Exclude every picture and return the remaining entries below verbatim.

▸ Input records:
>>>>>

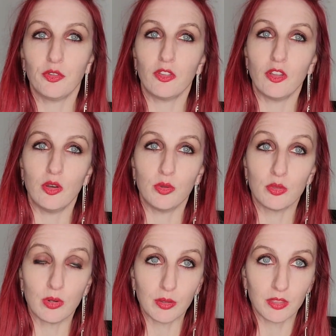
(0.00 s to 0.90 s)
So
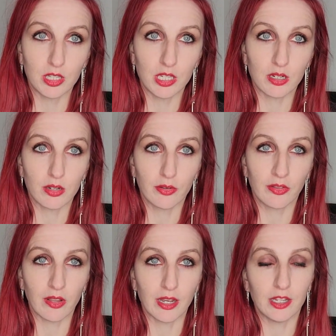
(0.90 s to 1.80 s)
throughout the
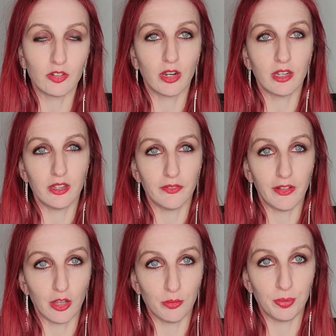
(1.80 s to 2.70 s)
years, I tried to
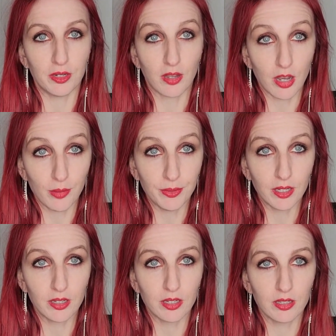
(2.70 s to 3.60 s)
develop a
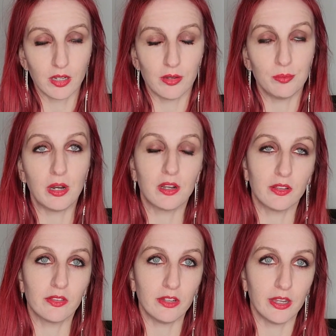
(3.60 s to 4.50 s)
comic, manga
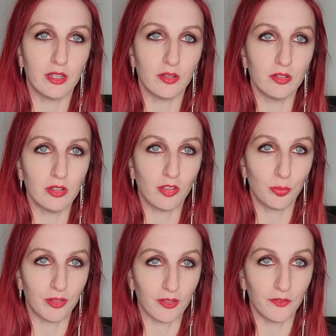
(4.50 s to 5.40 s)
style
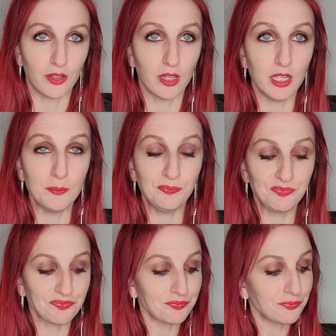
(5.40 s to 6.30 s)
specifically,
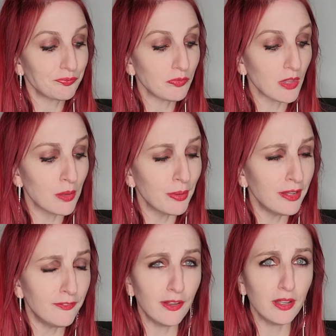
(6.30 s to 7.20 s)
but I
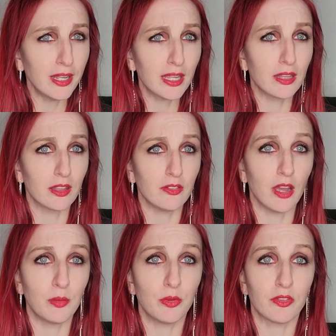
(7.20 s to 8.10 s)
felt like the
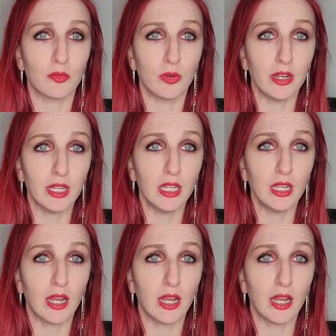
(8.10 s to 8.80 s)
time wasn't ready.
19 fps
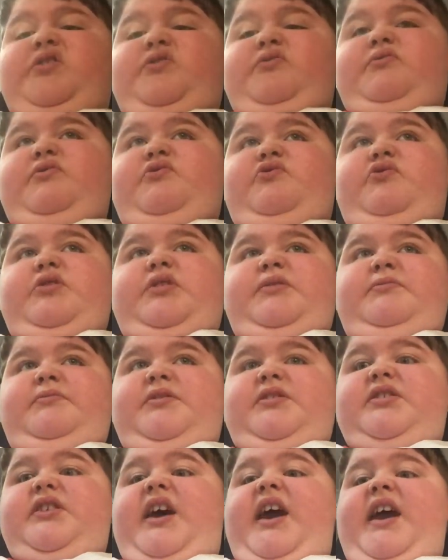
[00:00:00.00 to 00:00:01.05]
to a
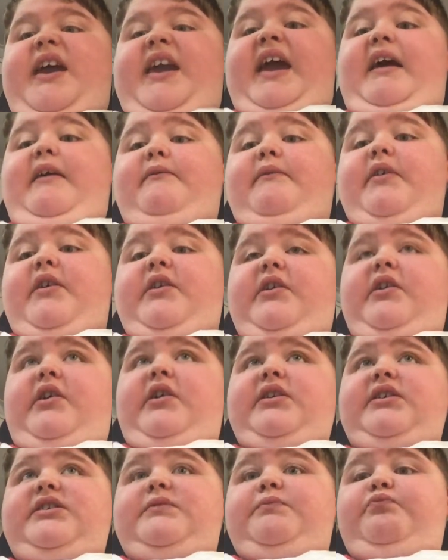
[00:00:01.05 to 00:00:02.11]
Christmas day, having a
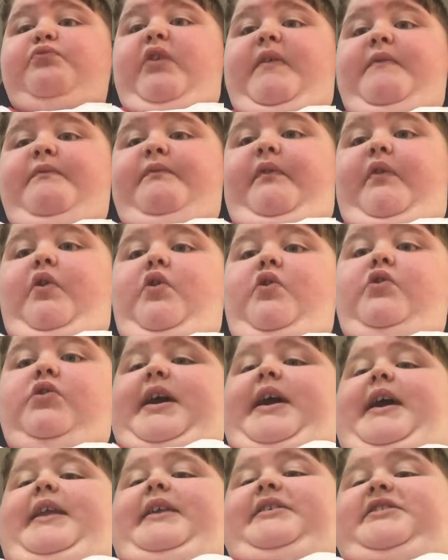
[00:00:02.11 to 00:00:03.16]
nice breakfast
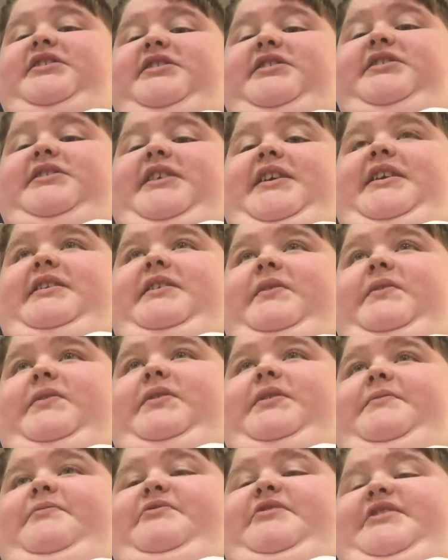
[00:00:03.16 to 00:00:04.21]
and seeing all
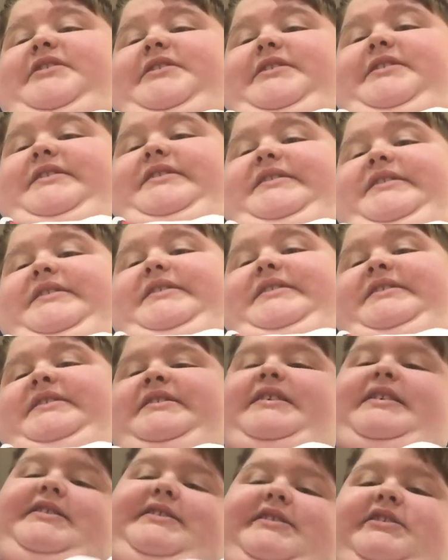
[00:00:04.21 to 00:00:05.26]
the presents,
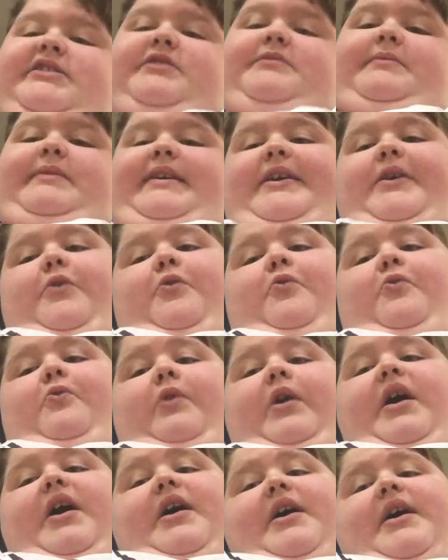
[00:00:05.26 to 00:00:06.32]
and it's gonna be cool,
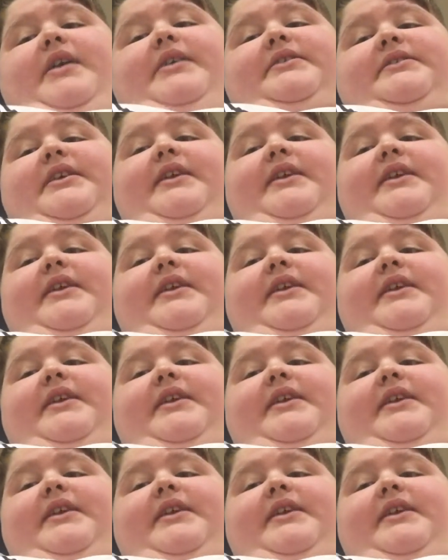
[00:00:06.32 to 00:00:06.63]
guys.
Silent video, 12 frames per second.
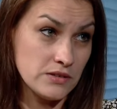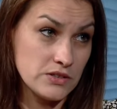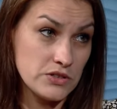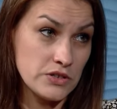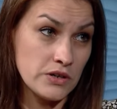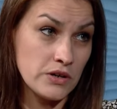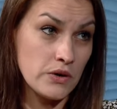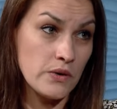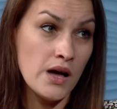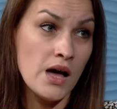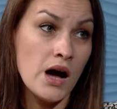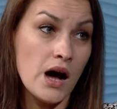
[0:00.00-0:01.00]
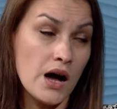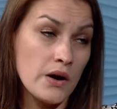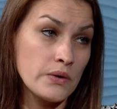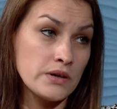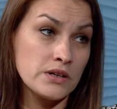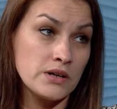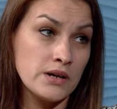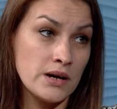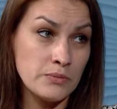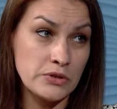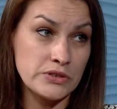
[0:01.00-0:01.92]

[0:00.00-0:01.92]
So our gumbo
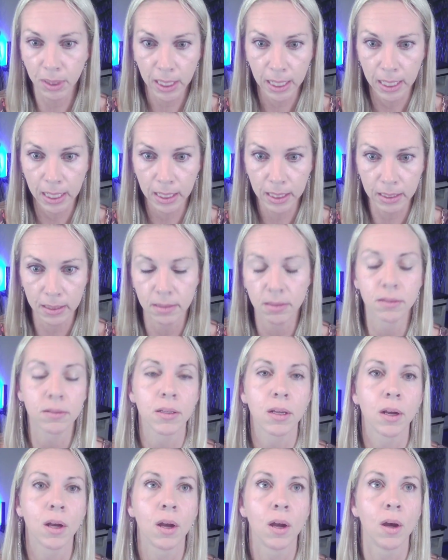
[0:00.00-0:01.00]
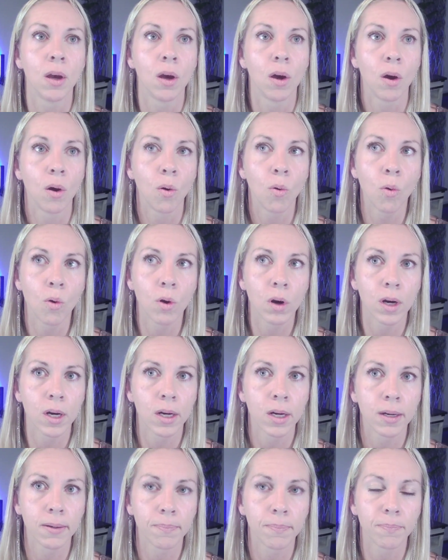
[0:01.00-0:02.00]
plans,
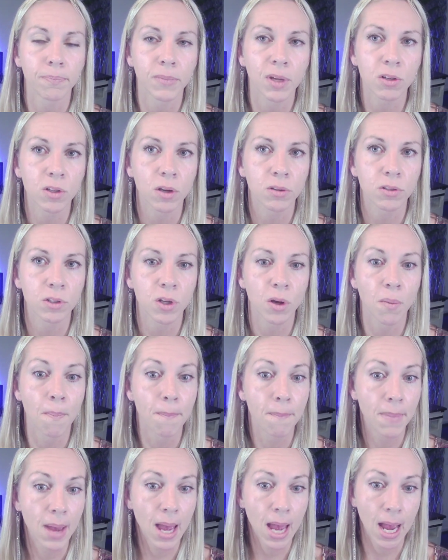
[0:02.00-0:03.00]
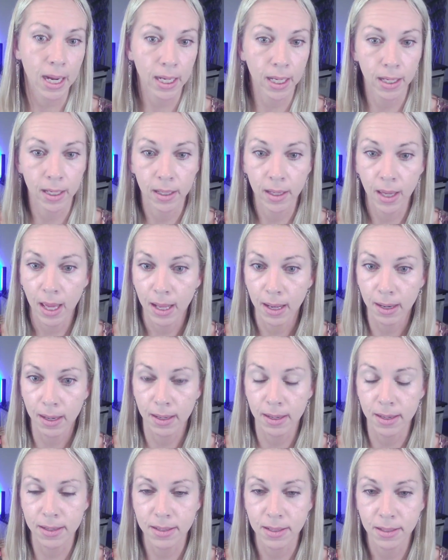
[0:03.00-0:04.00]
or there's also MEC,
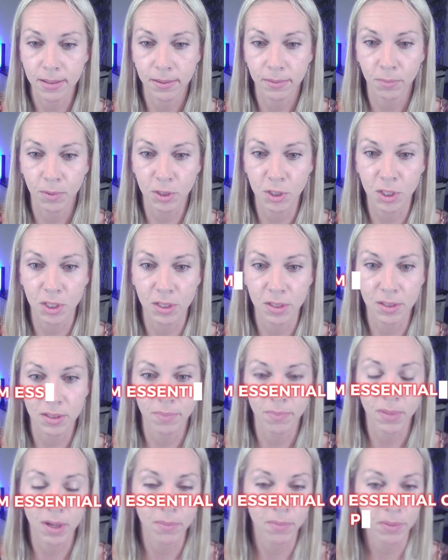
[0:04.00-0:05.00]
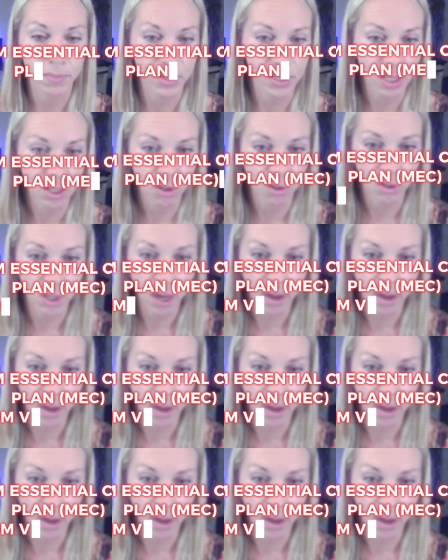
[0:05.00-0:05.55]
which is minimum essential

<<<<<

▸ Solution below:
(0.00 s to 0.90 s)
So
(0.90 s to 1.80 s)
throughout the
(1.80 s to 2.70 s)
years, I tried to
(2.70 s to 3.60 s)
develop a
(3.60 s to 4.50 s)
comic, manga
(4.50 s to 5.40 s)
style
(5.40 s to 6.30 s)
specifically,
(6.30 s to 7.20 s)
but I
(7.20 s to 8.10 s)
felt like the
(8.10 s to 8.80 s)
time wasn't ready.
19 fps
[00:00:00.00 to 00:00:01.05]
to a
[00:00:01.05 to 00:00:02.11]
Christmas day, having a
[00:00:02.11 to 00:00:03.16]
nice breakfast
[00:00:03.16 to 00:00:04.21]
and seeing all
[00:00:04.21 to 00:00:05.26]
the presents,
[00:00:05.26 to 00:00:06.32]
and it's gonna be cool,
[00:00:06.32 to 00:00:06.63]
guys.
Silent video, 12 frames per second.
[0:00.00-0:01.00]
[0:01.00-0:01.92]

[0:00.00-0:01.92]
So our gumbo
[0:00.00-0:01.00]
[0:01.00-0:02.00]
plans,
[0:02.00-0:03.00]
[0:03.00-0:04.00]
or there's also MEC,
[0:04.00-0:05.00]
[0:05.00-0:05.55]
which is minimum essential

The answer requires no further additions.